Et en mai, le pape a exhorté le patriarche Kirill à ne pas « devenir l’enfant de chœur de Poutine ».

En novembre, une branche de l’église orthodoxe ukrainienne a annoncé qu’elle autoriserait ses églises à célébrer Noël le 25 décembre, plutôt que le 7 janvier, comme c’est la tradition dans les congrégations orthodoxes.

L’annonce de l’Église orthodoxe d’Ukraine, dont le siège est à Kiev, a creusé le fossé entre l’Église orthodoxe russe et les autres croyants orthodoxes.

Ces dernières années, une grande partie de la communauté orthodoxe ukrainienne s’est éloignée de Moscou, un mouvement accéléré par le conflit que la Russie a alimenté dans l’est de l’Ukraine à partir de 2014.

Les Ukrainiens, qui ont subi près d’un an de conflit, ont exprimé leur méfiance face à l’annonce de Poutine.

Dans la région méridionale de Kherson, Pavlo Skotarenko ne s’attend pas à beaucoup de changement. « Ils nous bombardent tous les jours, des gens meurent à Kherson tous les jours. Et cette mesure temporaire ne changera rien », a-t-il déclaré.

Depuis les lignes de front de la région de Louhansk, dans l’est de l’Ukraine, un soldat ukrainien a déclaré à CNN que l’annonce d’un cessez-le-feu temporaire ressemblait à un effort pour nettoyer l’image de la Russie.

« Je ne pense pas que cela soit fait dans un but tactique militaire, un jour ne résoudra pas grand-chose », a déclaré par téléphone à CNN le soldat ukrainien, qui utilise l’indicatif d’appel Archer.

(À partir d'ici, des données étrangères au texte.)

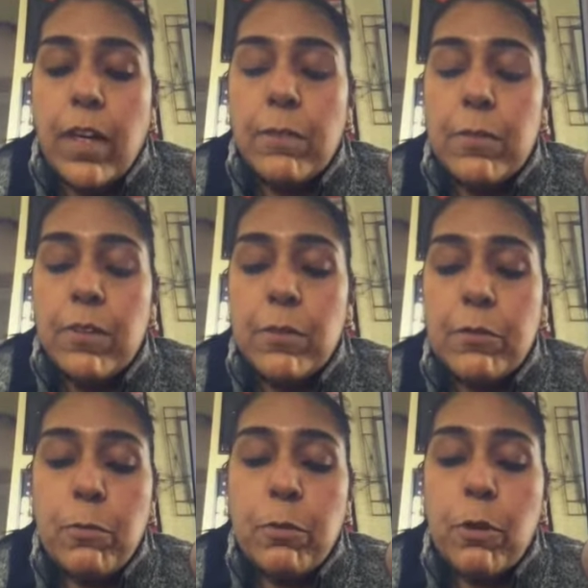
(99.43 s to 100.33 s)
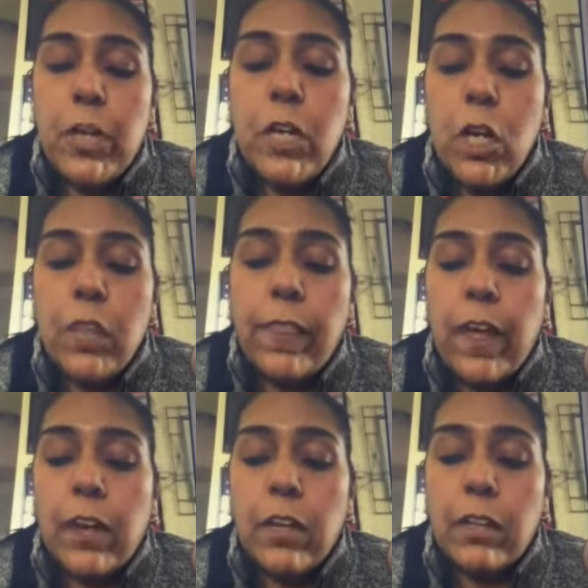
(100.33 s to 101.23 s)
any person from Puerto Rico
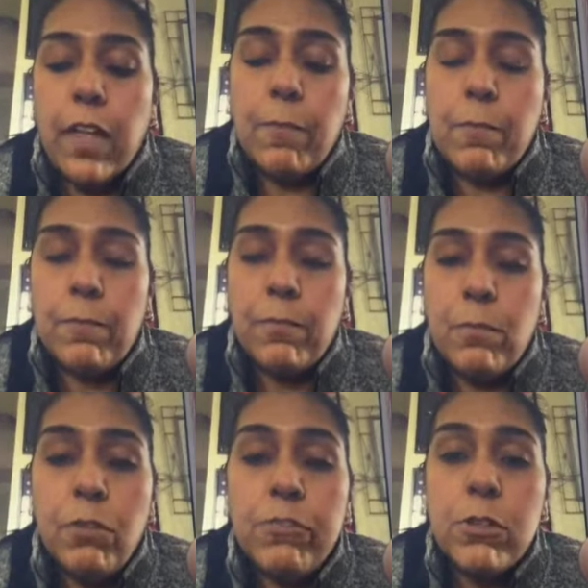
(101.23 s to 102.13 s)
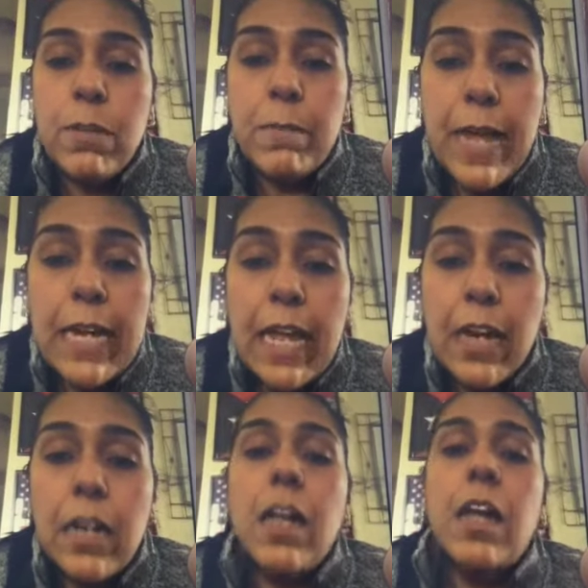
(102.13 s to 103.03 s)
that moves to the
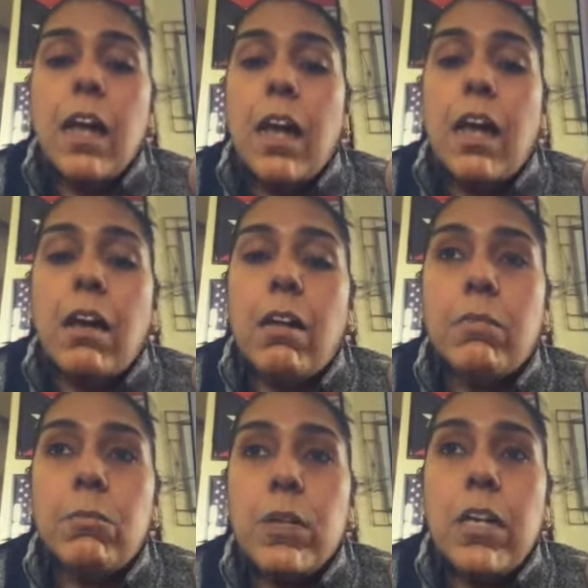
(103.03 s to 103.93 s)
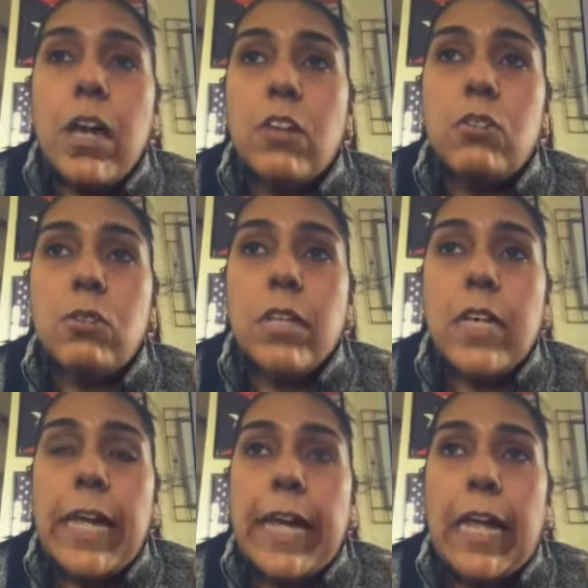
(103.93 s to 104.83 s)
mainland, we
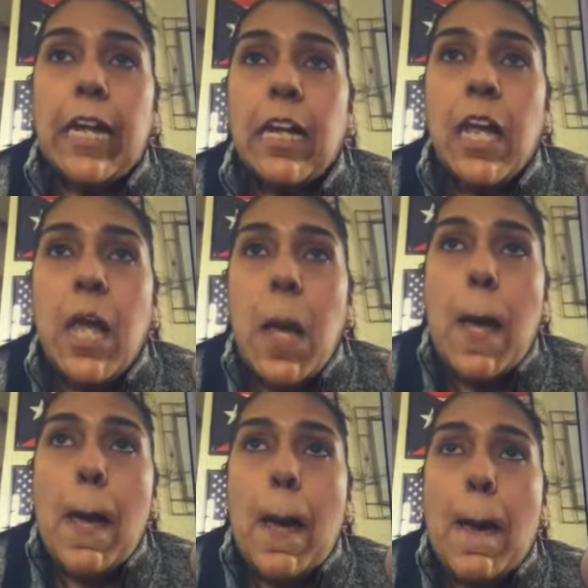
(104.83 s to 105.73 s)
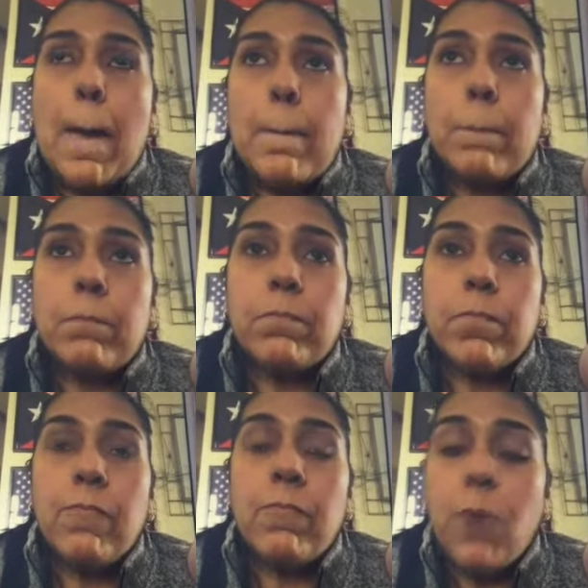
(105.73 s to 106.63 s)
actually can
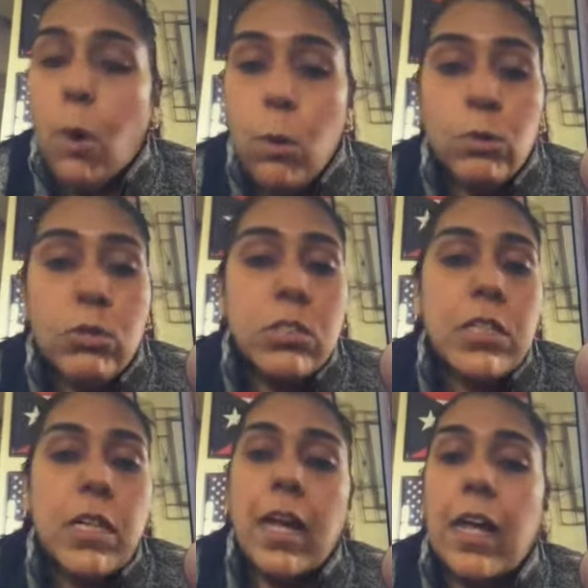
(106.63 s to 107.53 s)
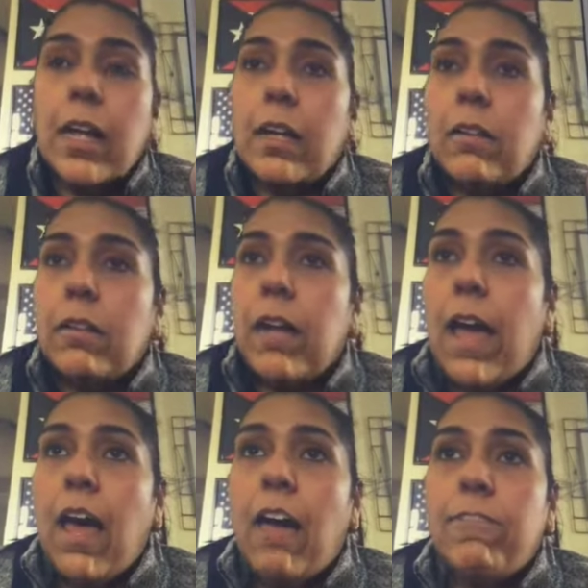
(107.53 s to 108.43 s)
vote and
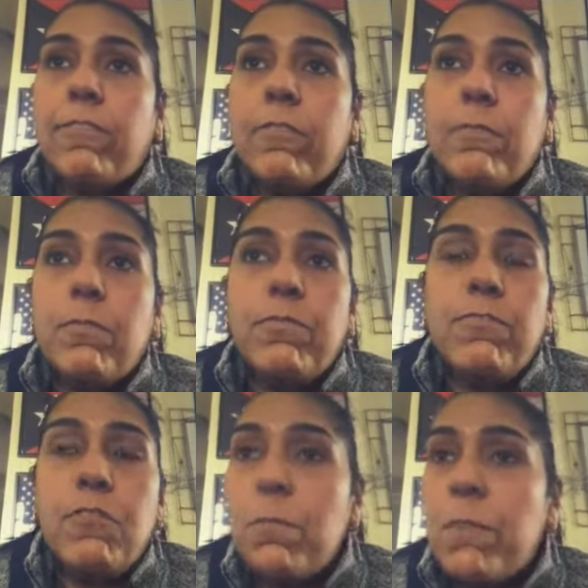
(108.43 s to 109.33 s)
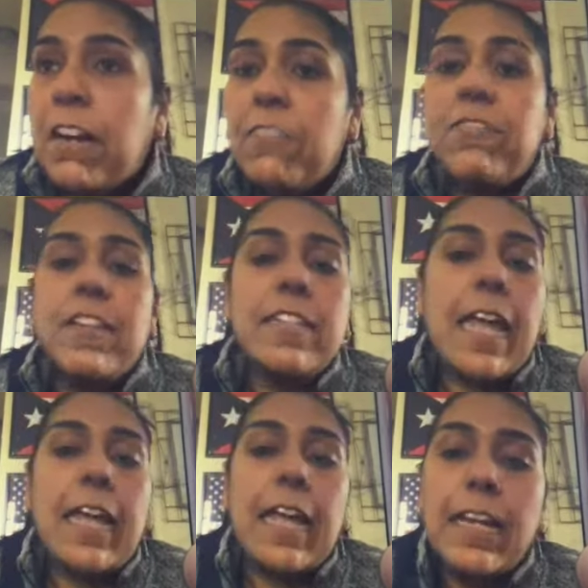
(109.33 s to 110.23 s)
have full benefits
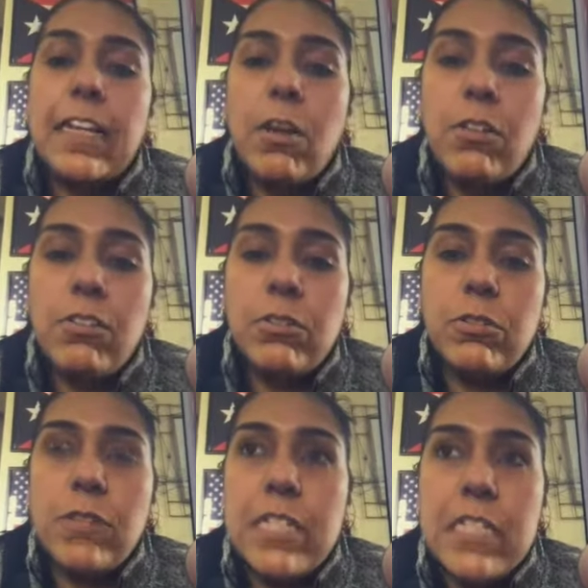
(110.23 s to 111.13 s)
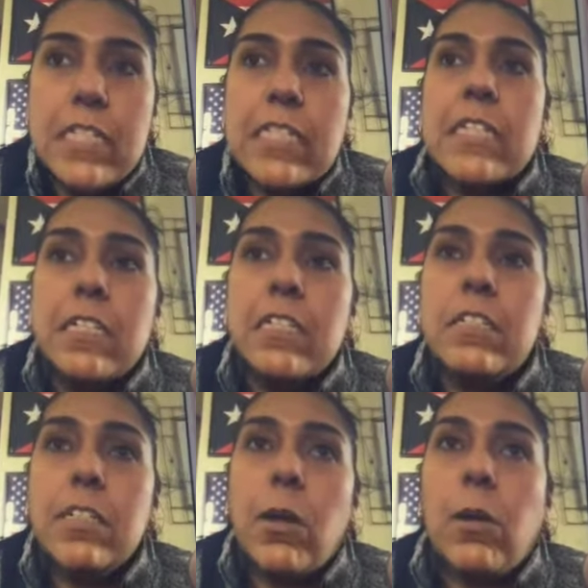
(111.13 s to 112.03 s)
like any other U.S. citizen.
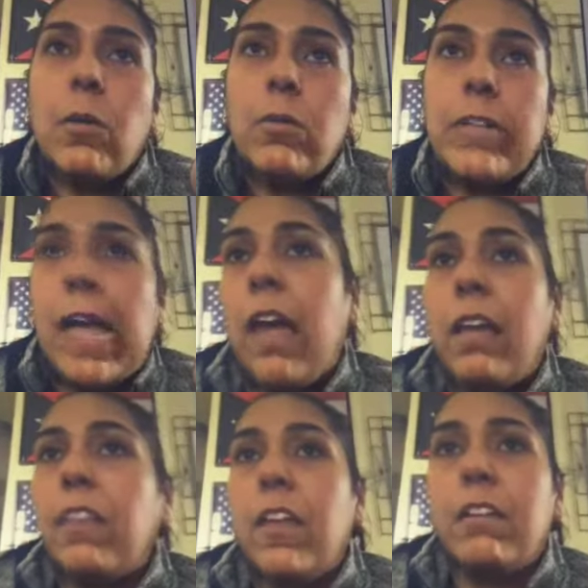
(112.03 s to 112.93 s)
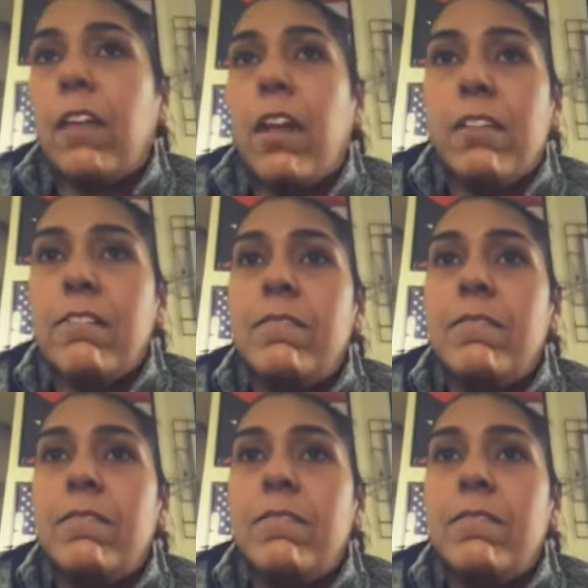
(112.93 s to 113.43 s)
So yeah, I think that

« C’est peut-être fait pour rendre l’image de toute la Russie un peu plus humaine, car tant d’atrocités émergent constamment, et cela pourrait leur valoir quelques points de soutien de la part du peuple », a déclaré le soldat.

Et dans la capitale Kyiv, où les attaques russes pendant le Nouvel An ont gâché même les célébrations les plus modestes, Halyna Hladka a déclaré qu’elle considérait le cessez-le-feu temporaire comme une tentative des Russes de gagner du temps.

« La Russie a déjà montré une utilisation active de la foi dans de nombreux types de manipulations. Et d’ailleurs, en presque un an de guerre, la Russie ne s’est pas comportée comme un pays capable de tenir ses promesses », a-t-elle déclaré.